Once you’ve fuelled up, why not go to see the nearby Torre de Belém, which is an ode to the Age of Discovery. The modern concert hall is a beautiful, Carlo Scarpa-type structure with incredible acoustics. Afterwards, a great spot for local colour is café and pastry shop Pastéis de Belém; its signature Bolo Rei fruitcake is legendary.
If you only do one museum, it should be the Museu Nacional de Arte Antiga, also called the Museu das Janelas Verdes for its location on the “Street of Green Windows”. It’s in the Palácio de Alvor, a former palace of the Count of Alvor, and exhibits incredible jewellery and precious stones from the 18th century, as well as inlaid furniture and decorative arts that date from the Middle Ages through to the 19th century.
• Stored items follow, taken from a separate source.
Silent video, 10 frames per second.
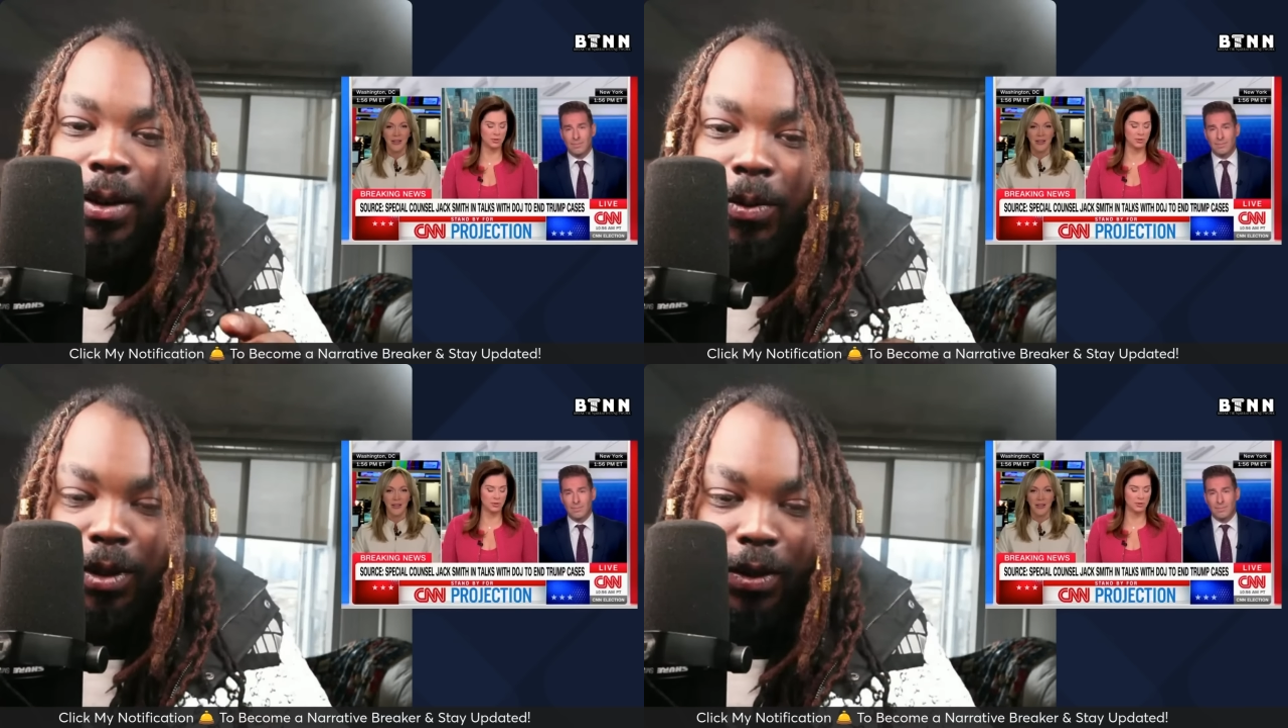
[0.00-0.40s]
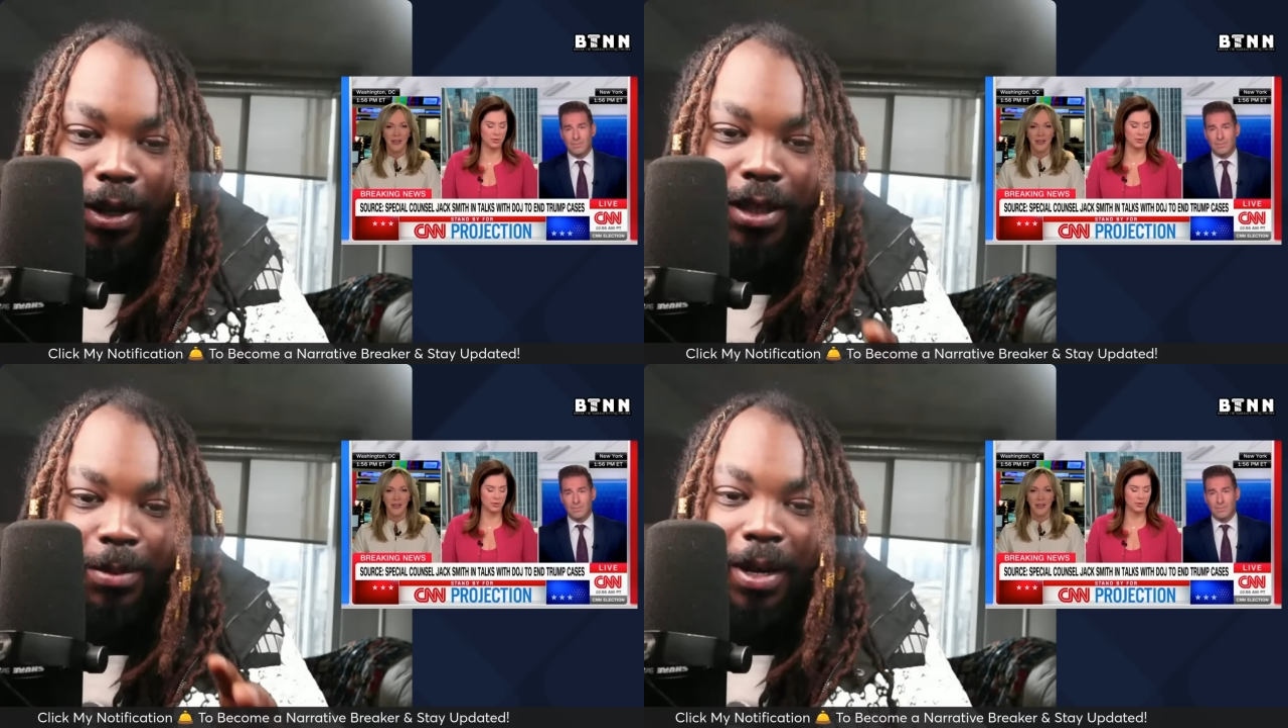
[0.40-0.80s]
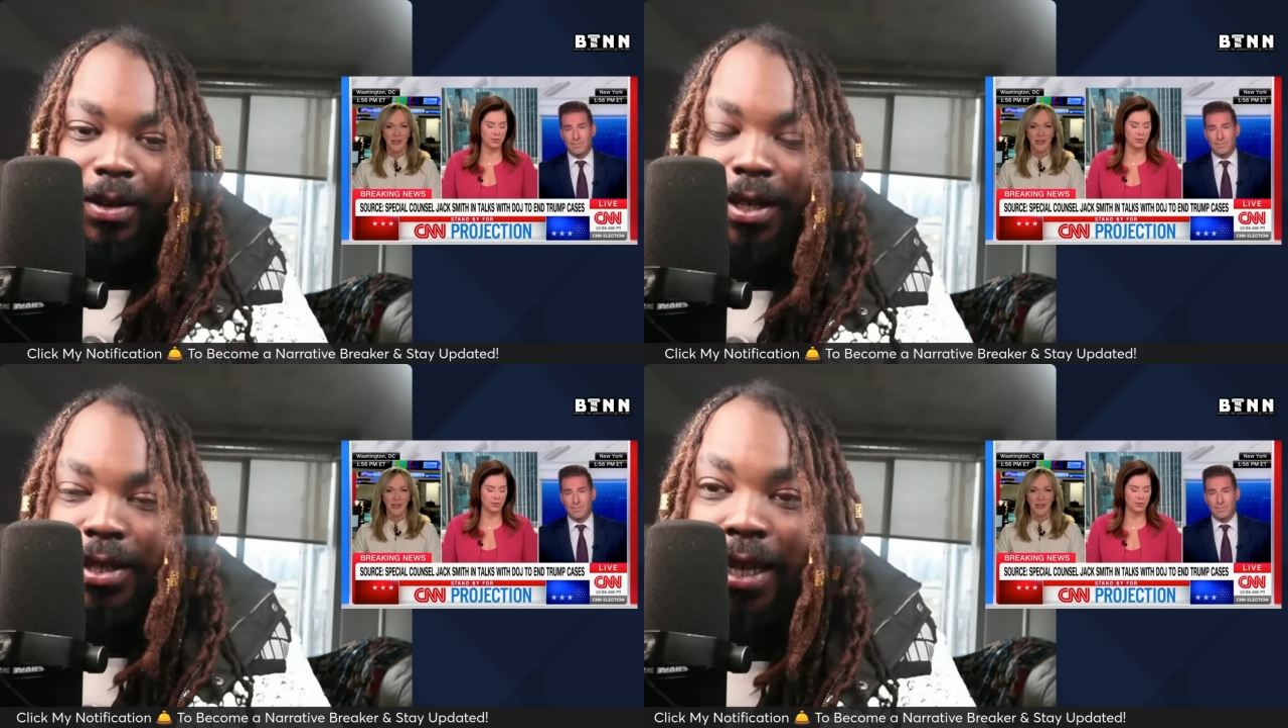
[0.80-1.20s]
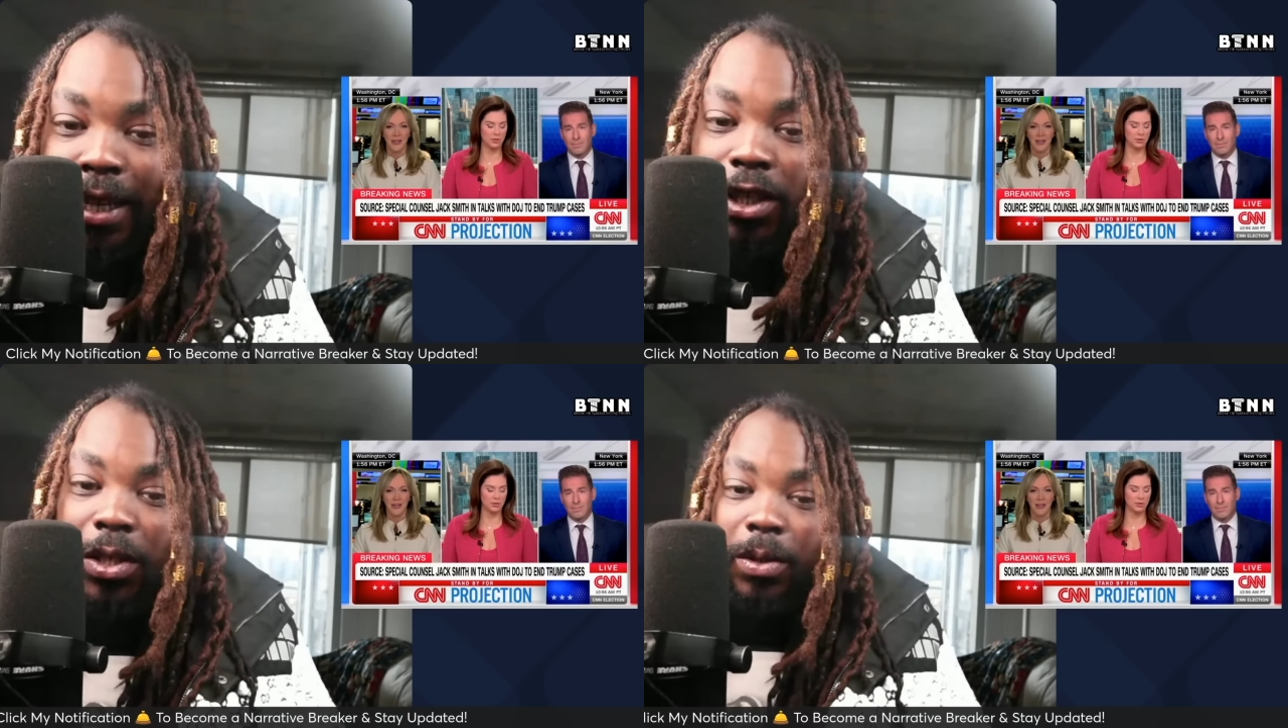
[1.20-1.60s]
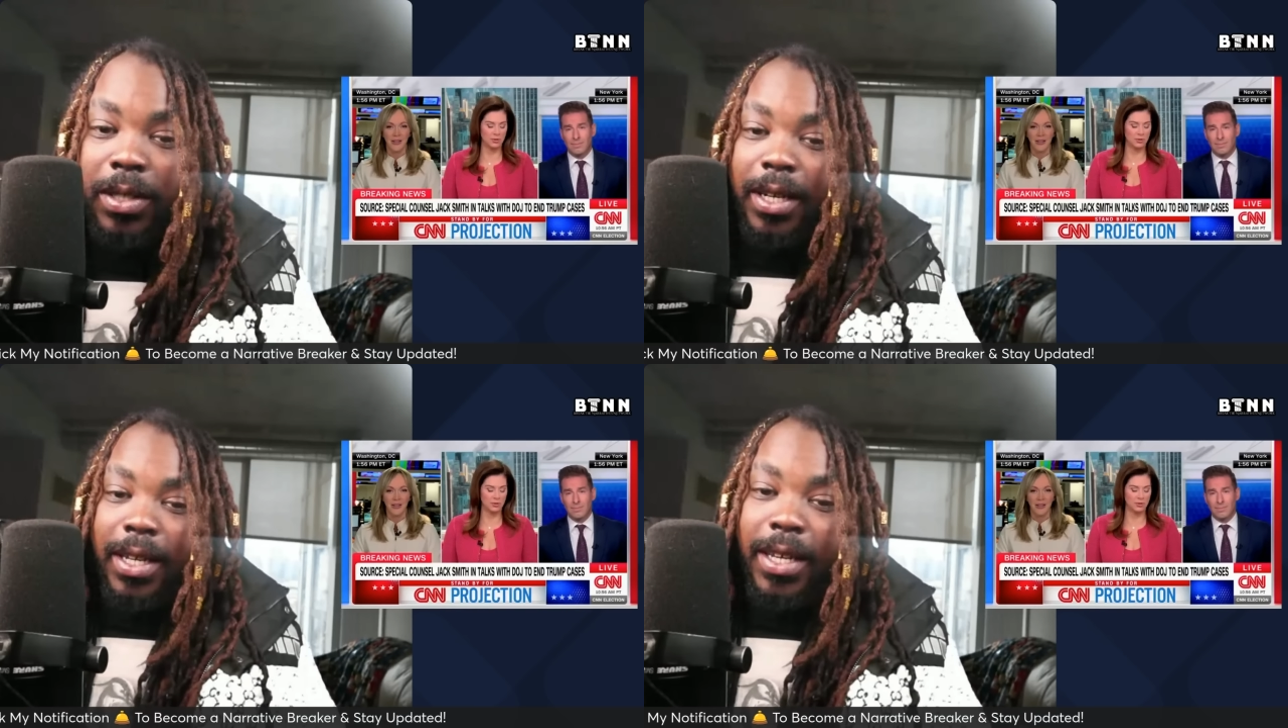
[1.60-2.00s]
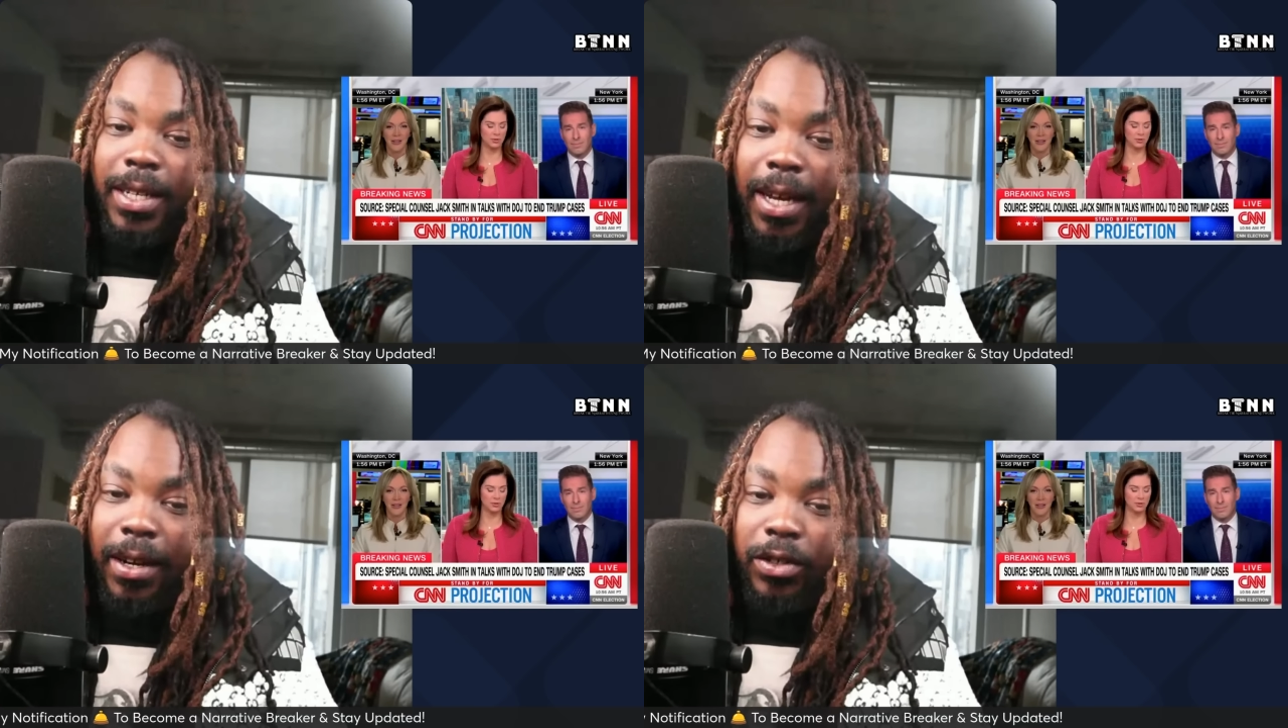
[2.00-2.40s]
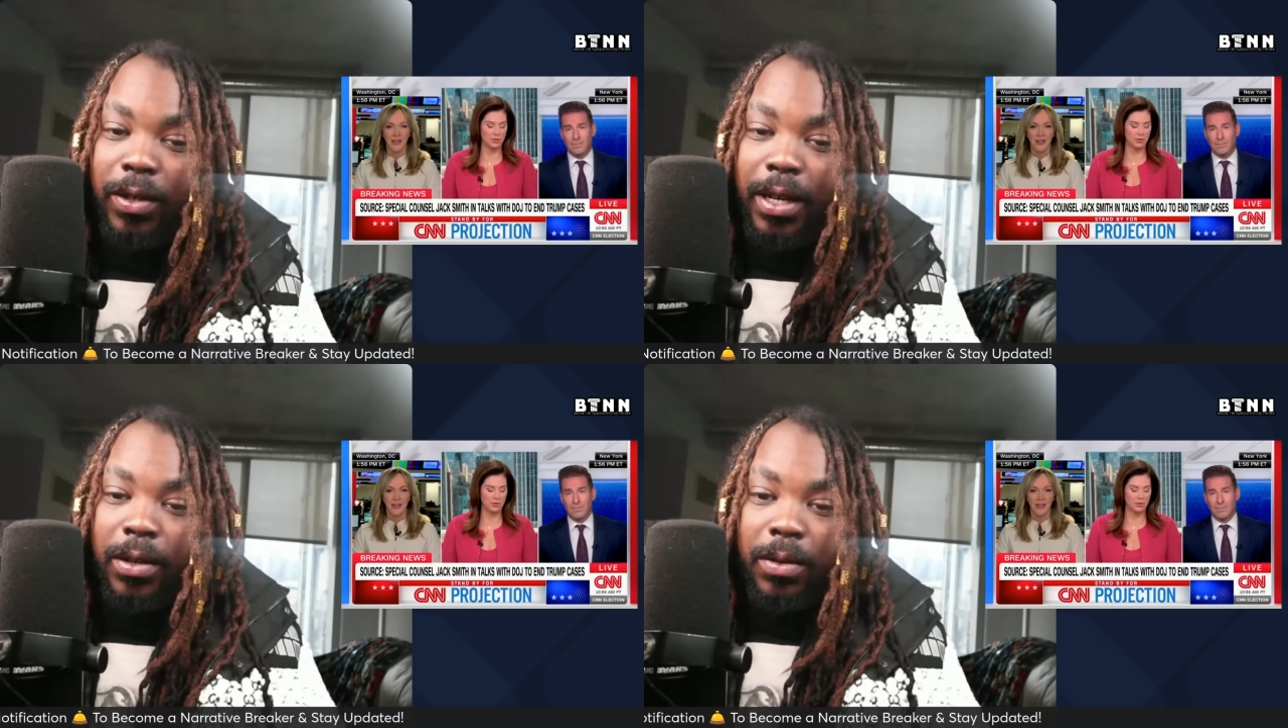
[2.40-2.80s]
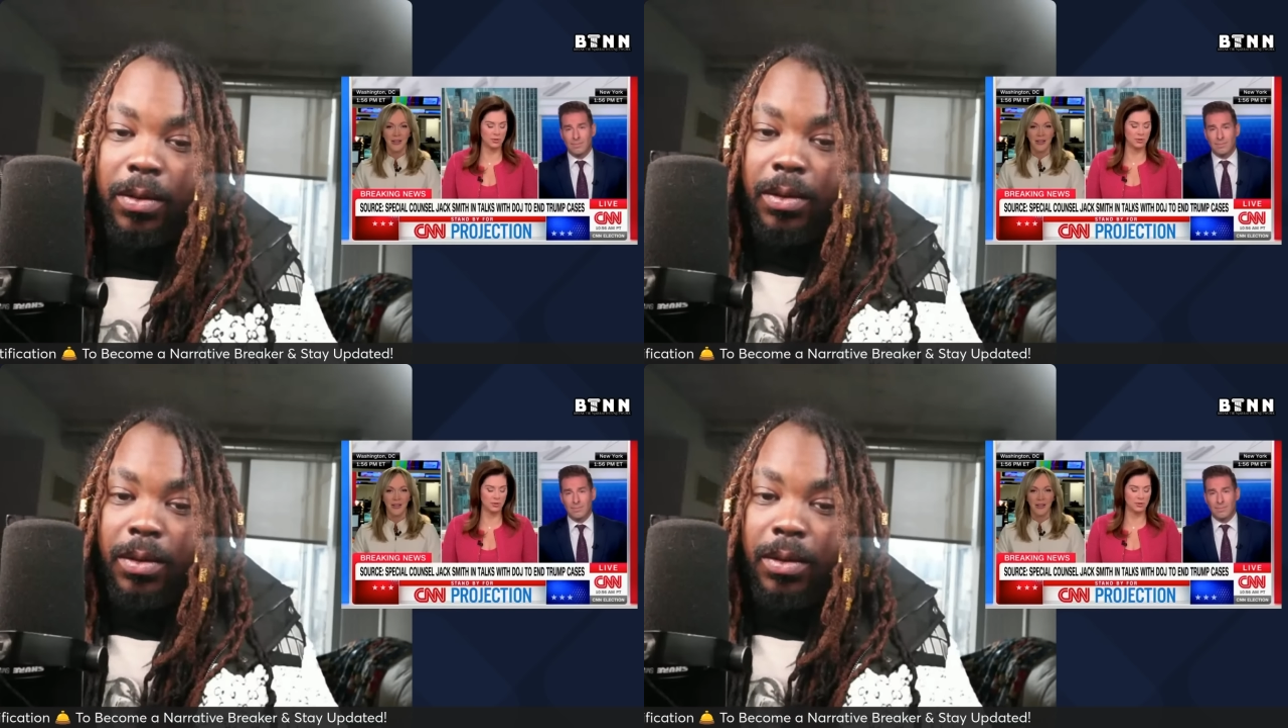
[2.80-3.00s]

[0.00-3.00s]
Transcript: What's crazy about this, that it shows that the entire trial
The Calouste Gulbenkian Museum is much smaller – a real gem – and contains one of the world’s greatest collections of Lalique jewellery.
But any visit to Lisbon should focus on food and drink. Anything involving cod, particularly bacalhau that’s been salted and dried, often takes centre stage on a menu. One of the best restaurants for authentic Portuguese food, and generally a festive night out, is A Travessa in the Bairro da Madragoa area. It’s housed in a 17th-century convent and the atmosphere is magical. Gambrinus in Baixa is the place to go for fresh fish – try the olive oil‑marinated mackerel or the amazing shellfish soup. The unassuming A Cevicheria is another great spot to enjoy fish, such as grouper or corvina [croaker] ceviche marinated in lime juice, along with a delicious Pisco Sour.
Unlike other European cities, Lisbon remains remarkably unchanged through history. Its slower pace of life is centred around family and friends. From the beautiful architecture to the artisanal shops and gourmet delights, I can’t think of any other capital city that still truly charms the way it does – and that feels so personal. When you come here, stress will feel a million miles away.